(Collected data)
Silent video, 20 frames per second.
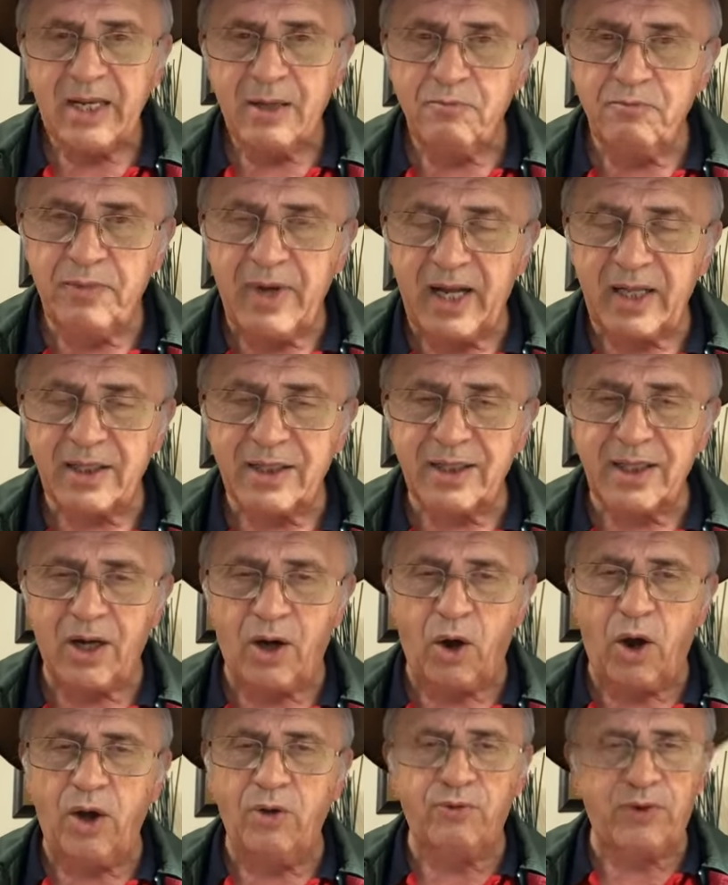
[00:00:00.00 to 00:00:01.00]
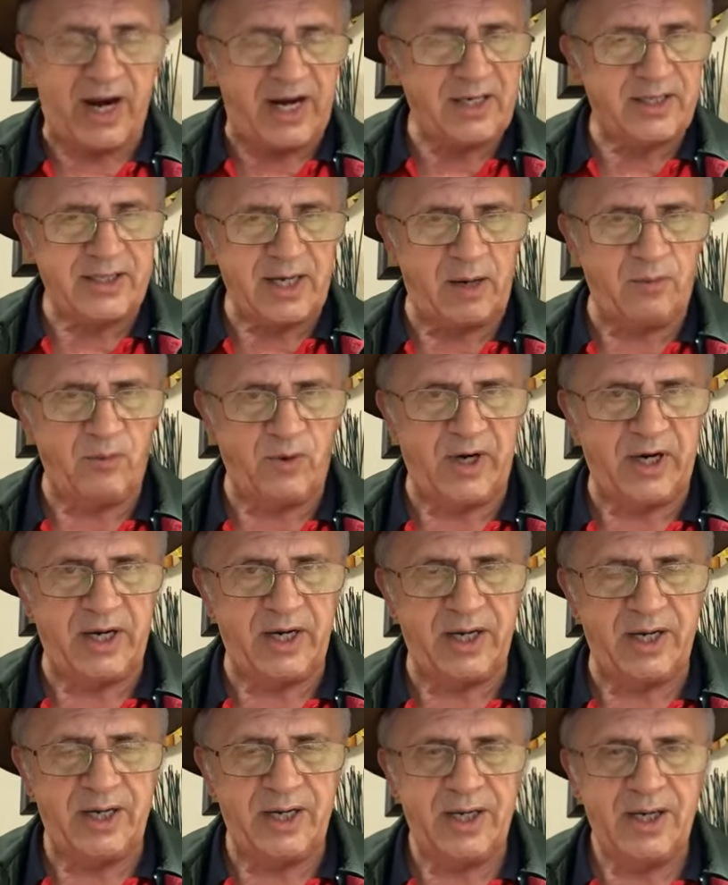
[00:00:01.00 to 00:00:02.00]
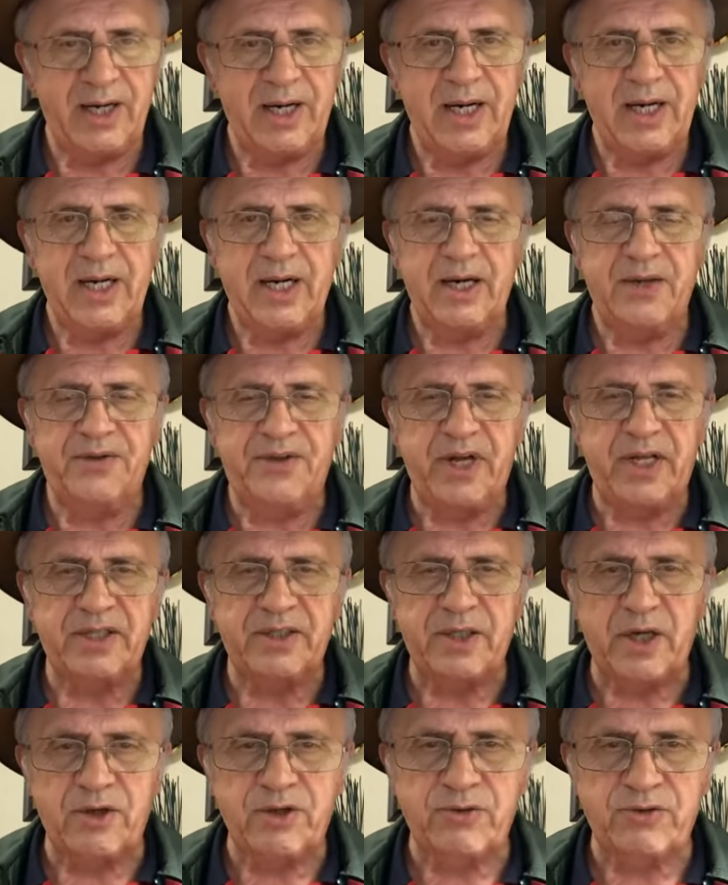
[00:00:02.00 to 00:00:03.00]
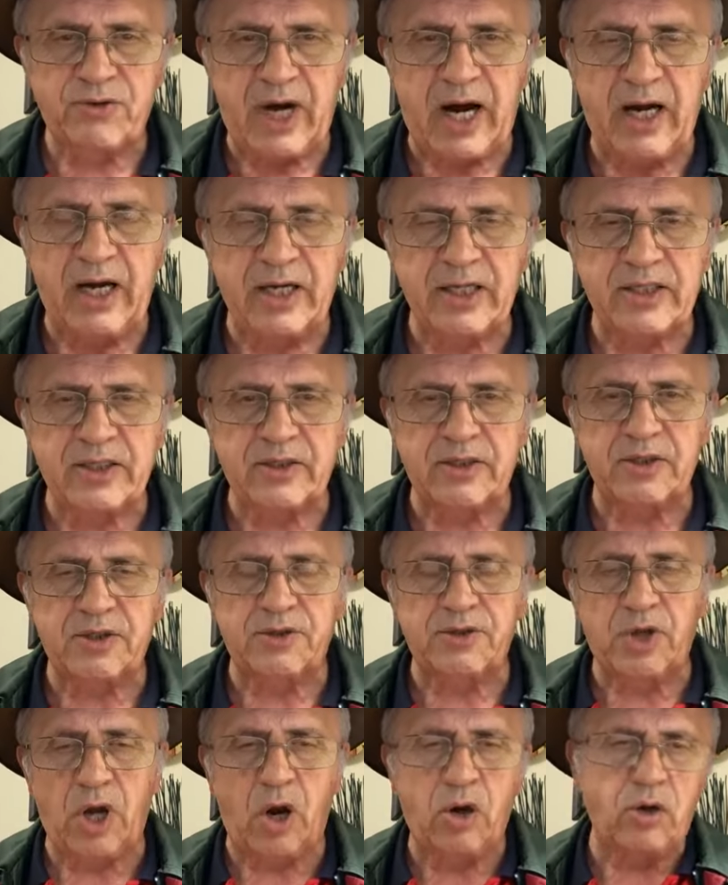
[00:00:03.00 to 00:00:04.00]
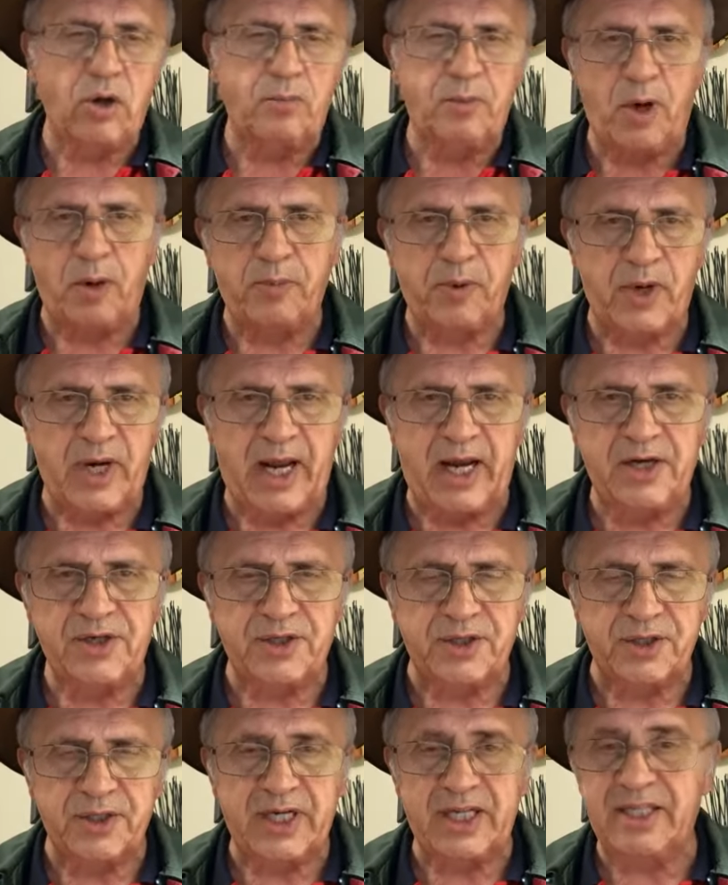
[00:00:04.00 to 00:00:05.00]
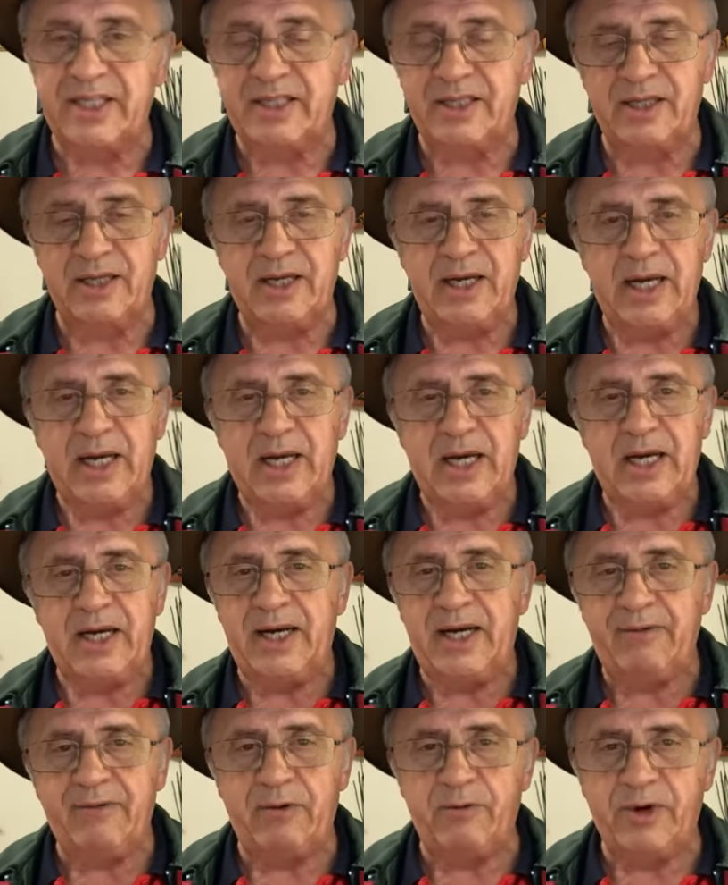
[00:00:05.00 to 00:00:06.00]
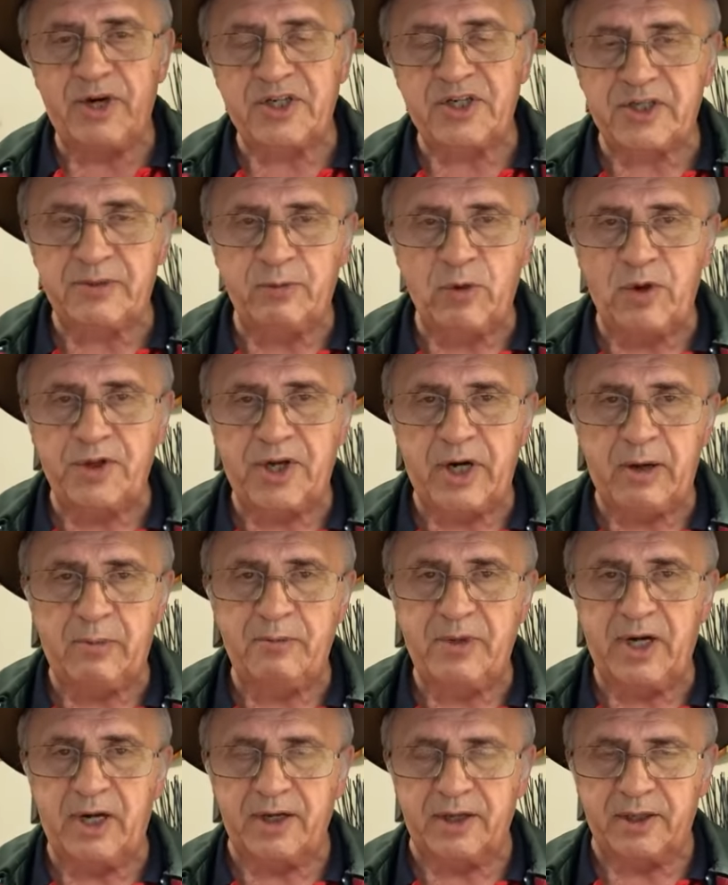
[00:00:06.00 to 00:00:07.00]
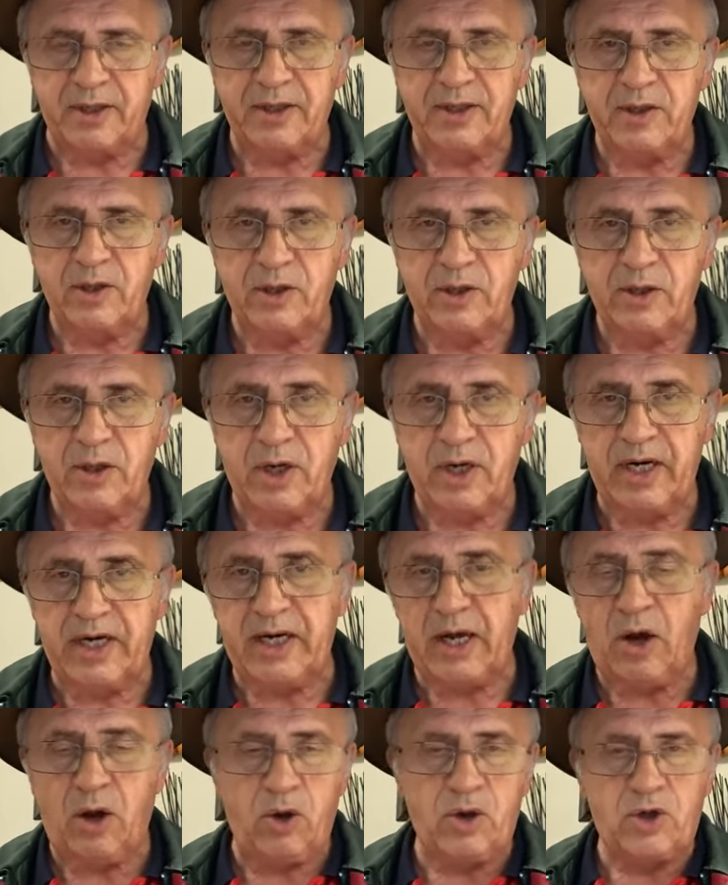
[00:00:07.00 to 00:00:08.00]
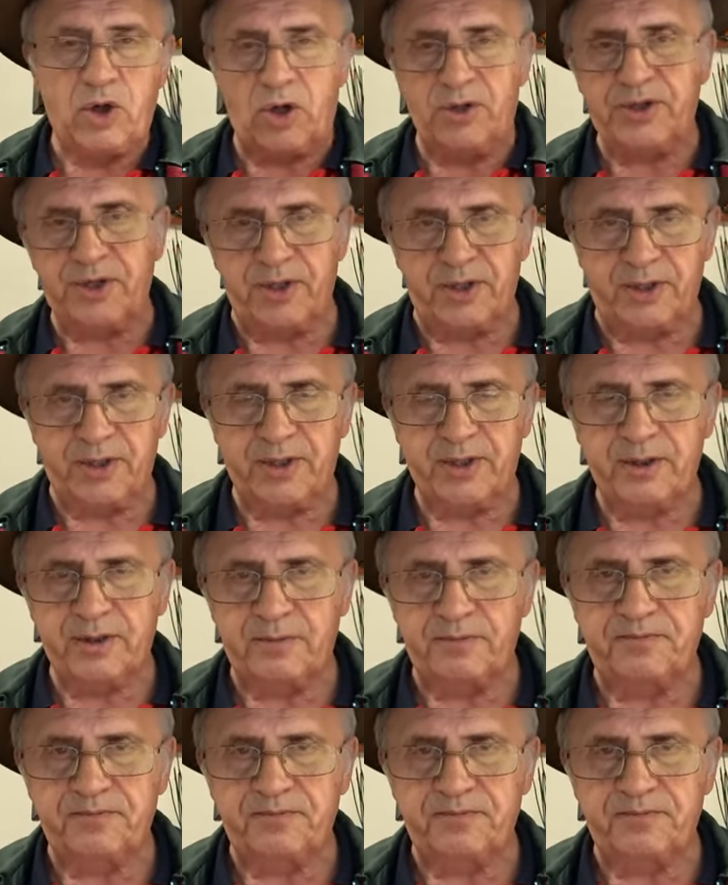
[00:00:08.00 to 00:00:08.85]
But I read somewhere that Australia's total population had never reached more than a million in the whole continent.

> [Your task]
Repeat the data in full and exactly. Omit pictures.

> [Response to this task]
Silent video, 20 frames per second.
[00:00:00.00 to 00:00:01.00]
[00:00:01.00 to 00:00:02.00]
[00:00:02.00 to 00:00:03.00]
[00:00:03.00 to 00:00:04.00]
[00:00:04.00 to 00:00:05.00]
[00:00:05.00 to 00:00:06.00]
[00:00:06.00 to 00:00:07.00]
[00:00:07.00 to 00:00:08.00]
[00:00:08.00 to 00:00:08.85]
But I read somewhere that Australia's total population had never reached more than a million in the whole continent.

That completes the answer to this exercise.